Pascale Ferran’s Lady Chatterley comes to Bradford this month — trailing glory, having won a number of the French film oscars, Cesars, including Best Film (with stiff competition from Indigenes/Days of Glory. An interesting article appeared in The Independent in relation to it ‘The French Connection‘ (Geoffrey McNab). It discussed how the French film industry was doing a better job of revering our living ‘auteur’ directors than we do, how they were doing a better job of trawling well-known and obscure literary classics (Elizabeth Taylor’s Angel) to produce successful films. Do we agree? It seems to peddle a number of well-established stereotypes, although there is no denying that the French culture industry seems enviable in the way it cherishes a sense of identity and artistry. But are we really that bad by comparison?

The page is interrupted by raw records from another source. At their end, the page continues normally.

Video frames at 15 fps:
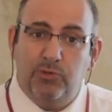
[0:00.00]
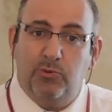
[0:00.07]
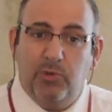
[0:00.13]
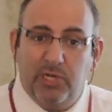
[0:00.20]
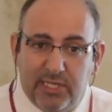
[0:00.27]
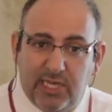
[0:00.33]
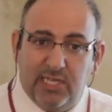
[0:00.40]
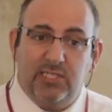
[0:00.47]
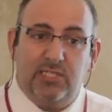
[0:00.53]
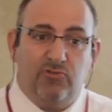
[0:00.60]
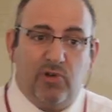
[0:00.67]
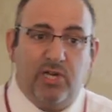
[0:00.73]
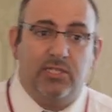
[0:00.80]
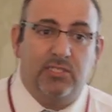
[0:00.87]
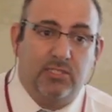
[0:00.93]
you will get it
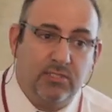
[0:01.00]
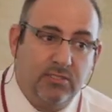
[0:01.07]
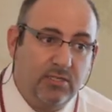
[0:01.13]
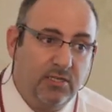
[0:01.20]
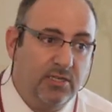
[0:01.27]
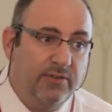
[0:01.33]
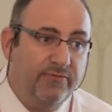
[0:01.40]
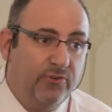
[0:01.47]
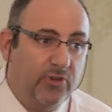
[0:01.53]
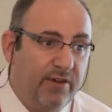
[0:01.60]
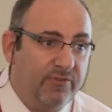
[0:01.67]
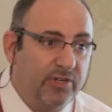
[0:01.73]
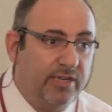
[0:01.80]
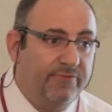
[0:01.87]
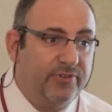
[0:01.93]
right if you
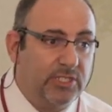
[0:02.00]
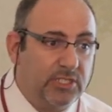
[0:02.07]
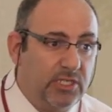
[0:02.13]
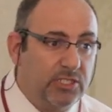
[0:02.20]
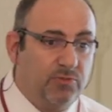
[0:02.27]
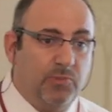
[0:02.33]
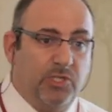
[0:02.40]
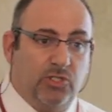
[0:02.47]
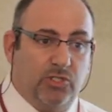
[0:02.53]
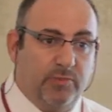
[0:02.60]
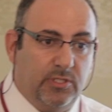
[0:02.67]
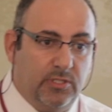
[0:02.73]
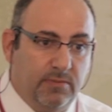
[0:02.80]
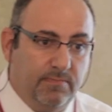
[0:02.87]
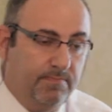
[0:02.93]
have an FSH
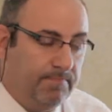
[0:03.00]
measurement.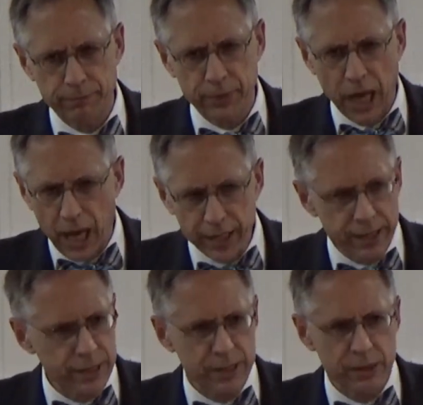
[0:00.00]

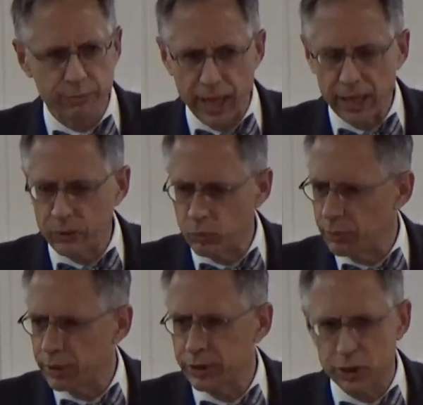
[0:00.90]
Honest men,
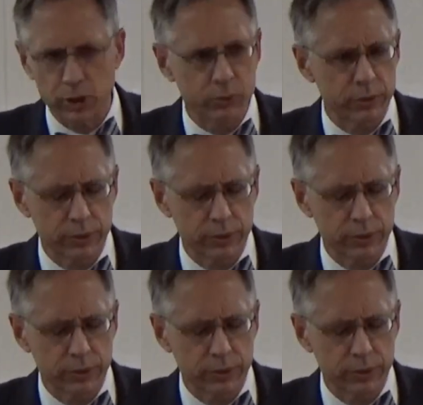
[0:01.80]
women, children.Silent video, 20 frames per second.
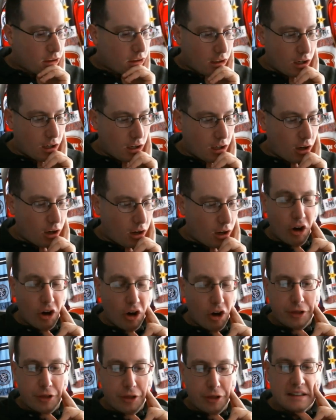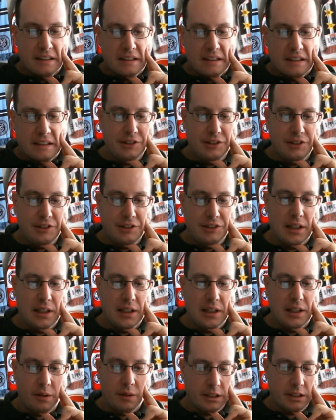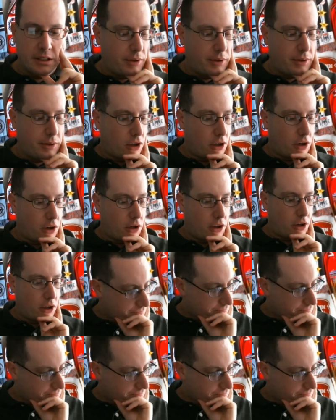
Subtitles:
are all three Canadian teams going to make the playoffs?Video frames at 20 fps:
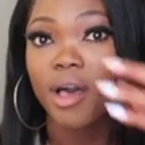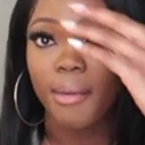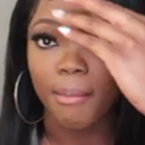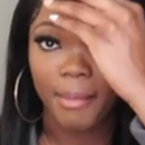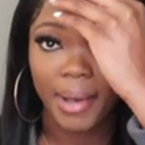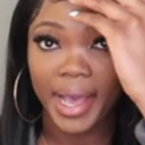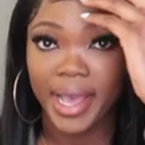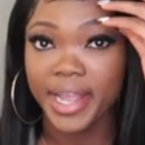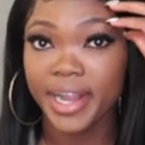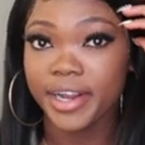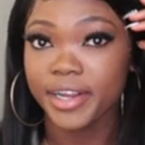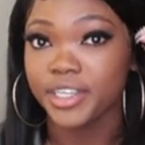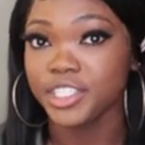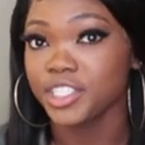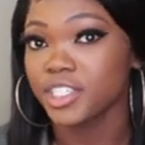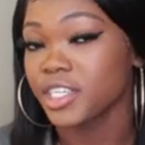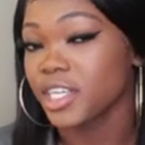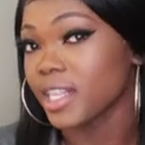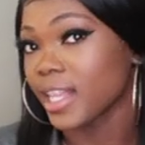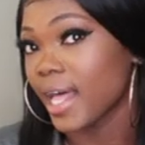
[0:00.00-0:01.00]
my hair
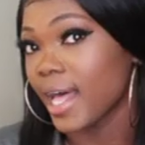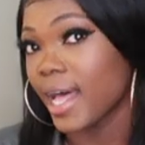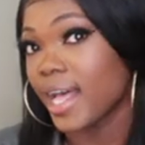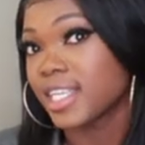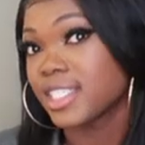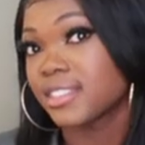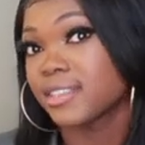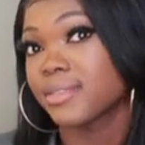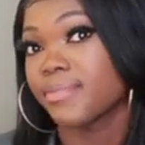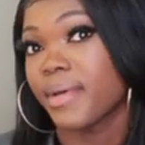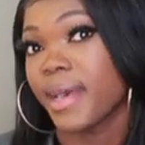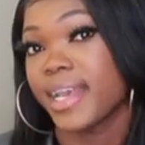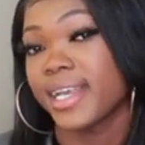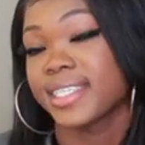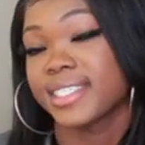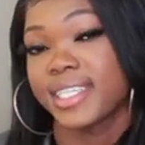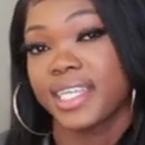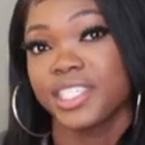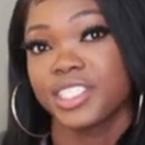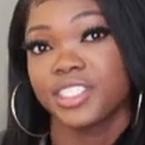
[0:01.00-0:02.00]
usually lasts, my
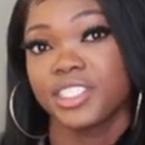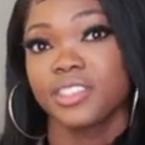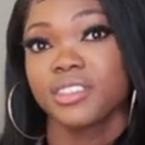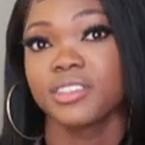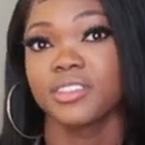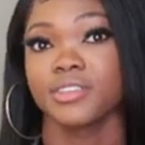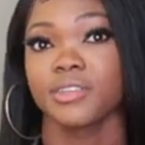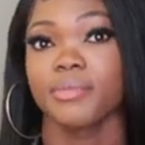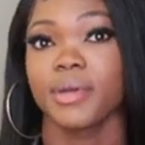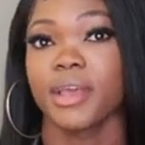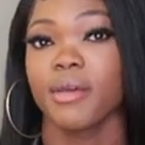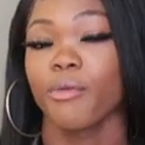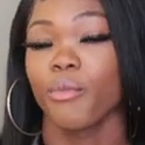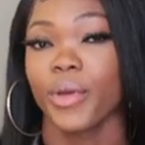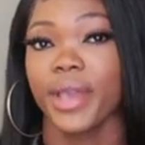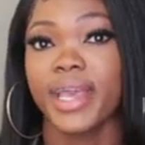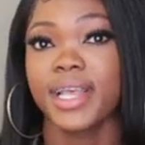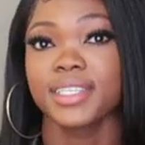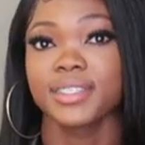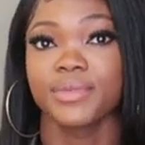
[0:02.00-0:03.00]
extensions or my
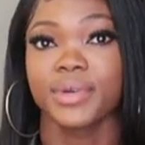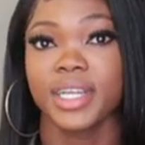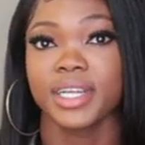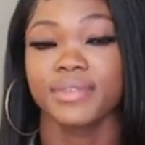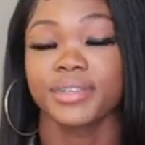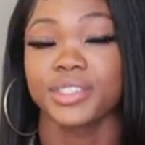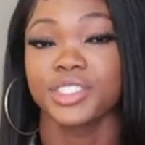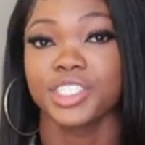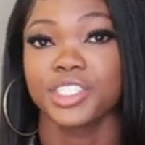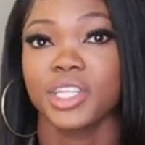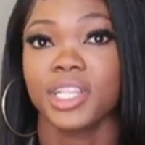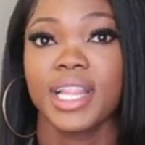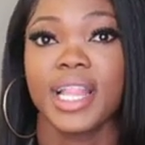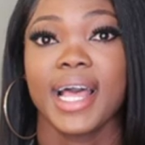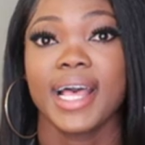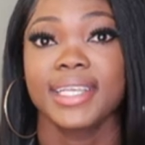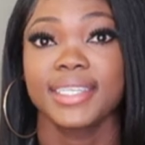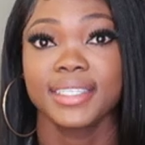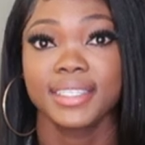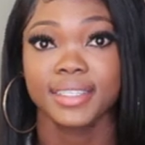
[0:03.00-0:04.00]
wigs or whatever usually
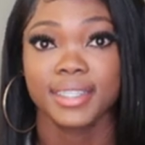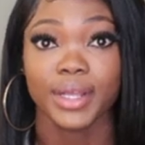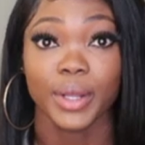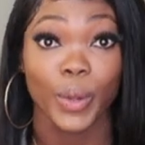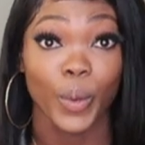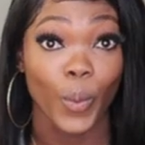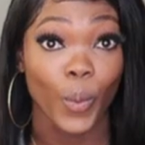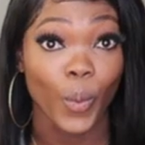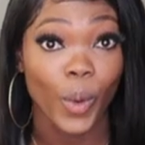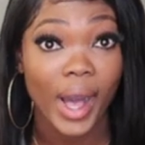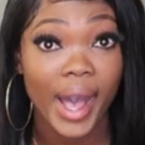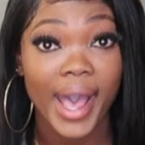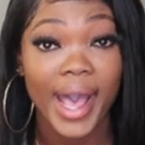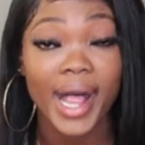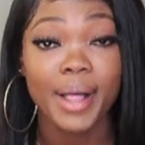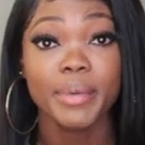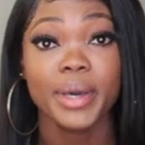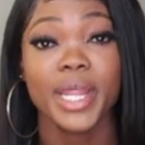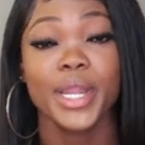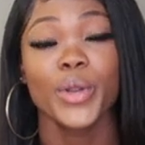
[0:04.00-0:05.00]
lasts a
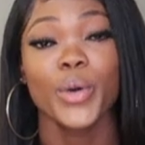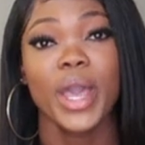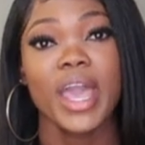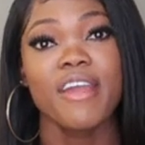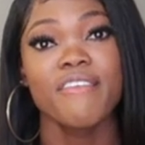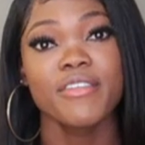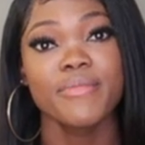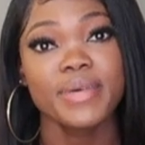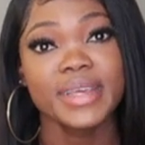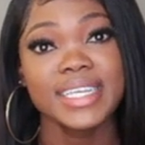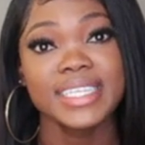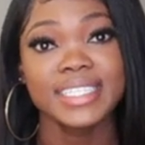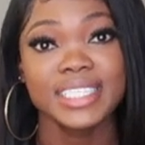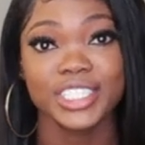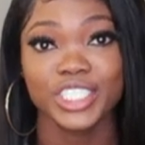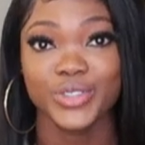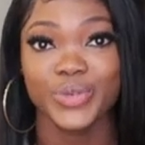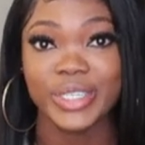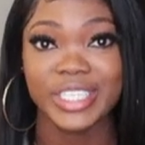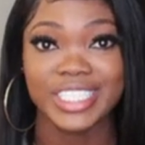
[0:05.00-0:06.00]
while, but I know everybody's
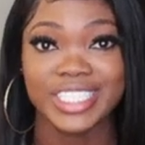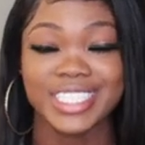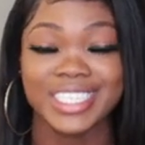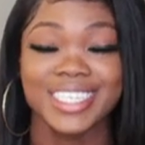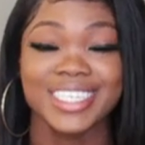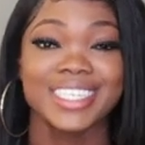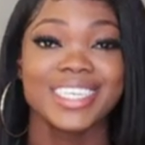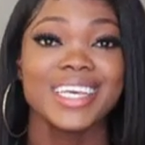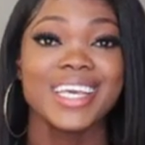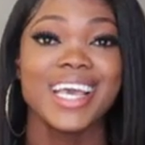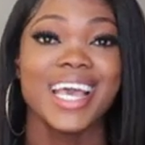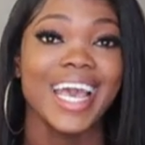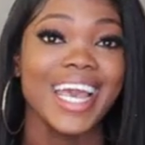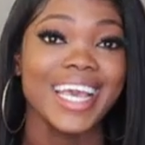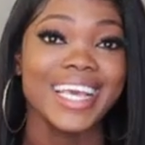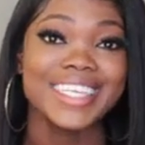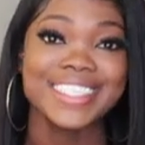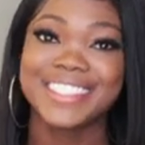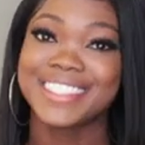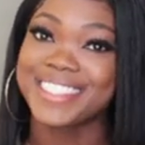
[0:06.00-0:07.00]
situation
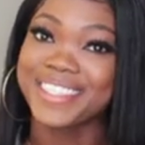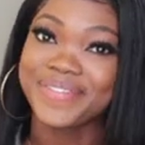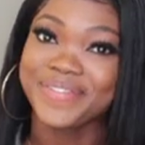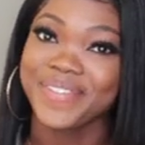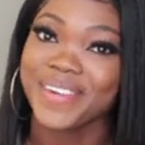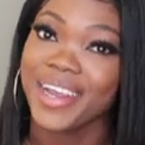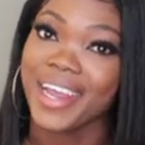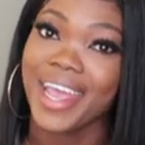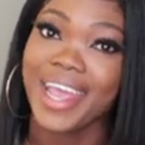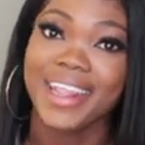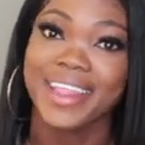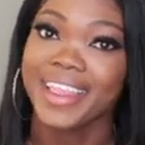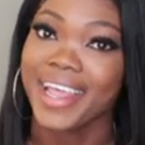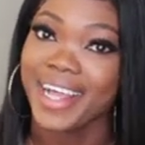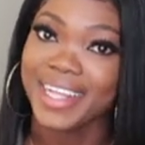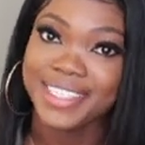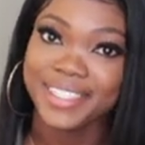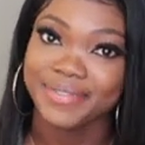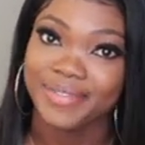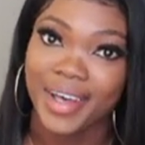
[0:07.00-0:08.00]
is different, and
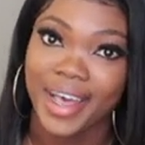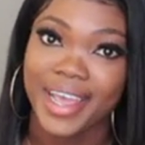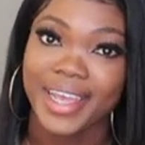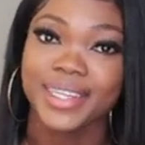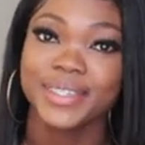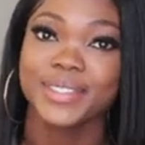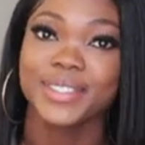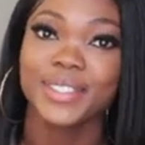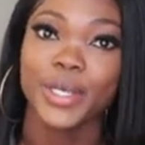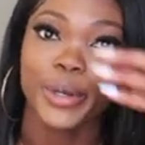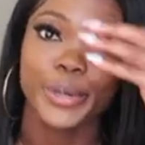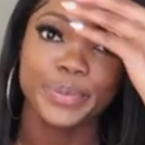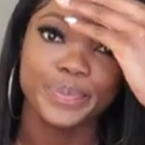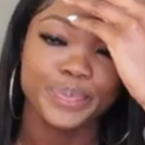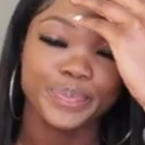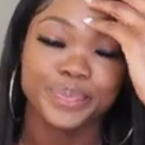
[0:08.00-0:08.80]
that's fine. So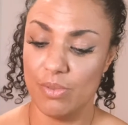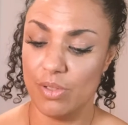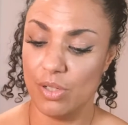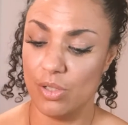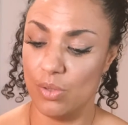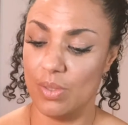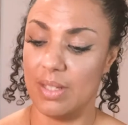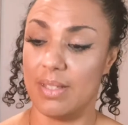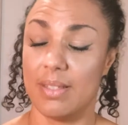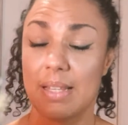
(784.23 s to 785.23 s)
do
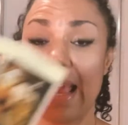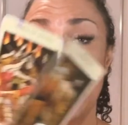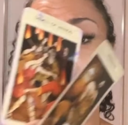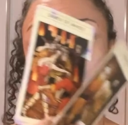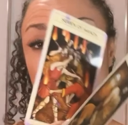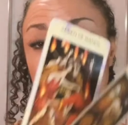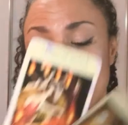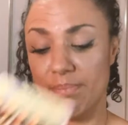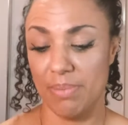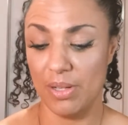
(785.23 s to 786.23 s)
this
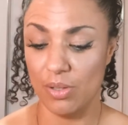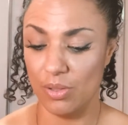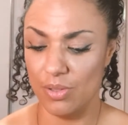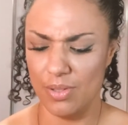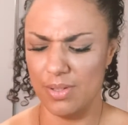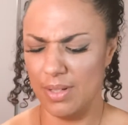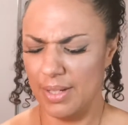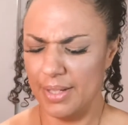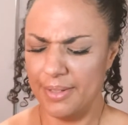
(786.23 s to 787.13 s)
outcome, because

I start to admit that maybe our nearest cultural cousins have the edge with the Cahiers du cinéma manifesto outlining 12 objectives for cinema in France. Maybe a little nervous about where Sarkozy is going, it looks to outline objectives for preserving and supporting the operations of the French film industry, stating films are important as ‘shaping our views of ourselves and of others’. Amen to that.
Ferran’s use of her winning speech to plea for better conditions and commitment to the French film industry – worried about a growing gap between the financing of “rich” (commercial) films and “poor” (art) films as a result of a system “that betrays the heritage of the greatest French filmmakers”. French filmmakers seems to acknowledge their debt to history and to cherish French culture in a enviably integrated approach — or is this sense of history a handicap, rather than an advantage?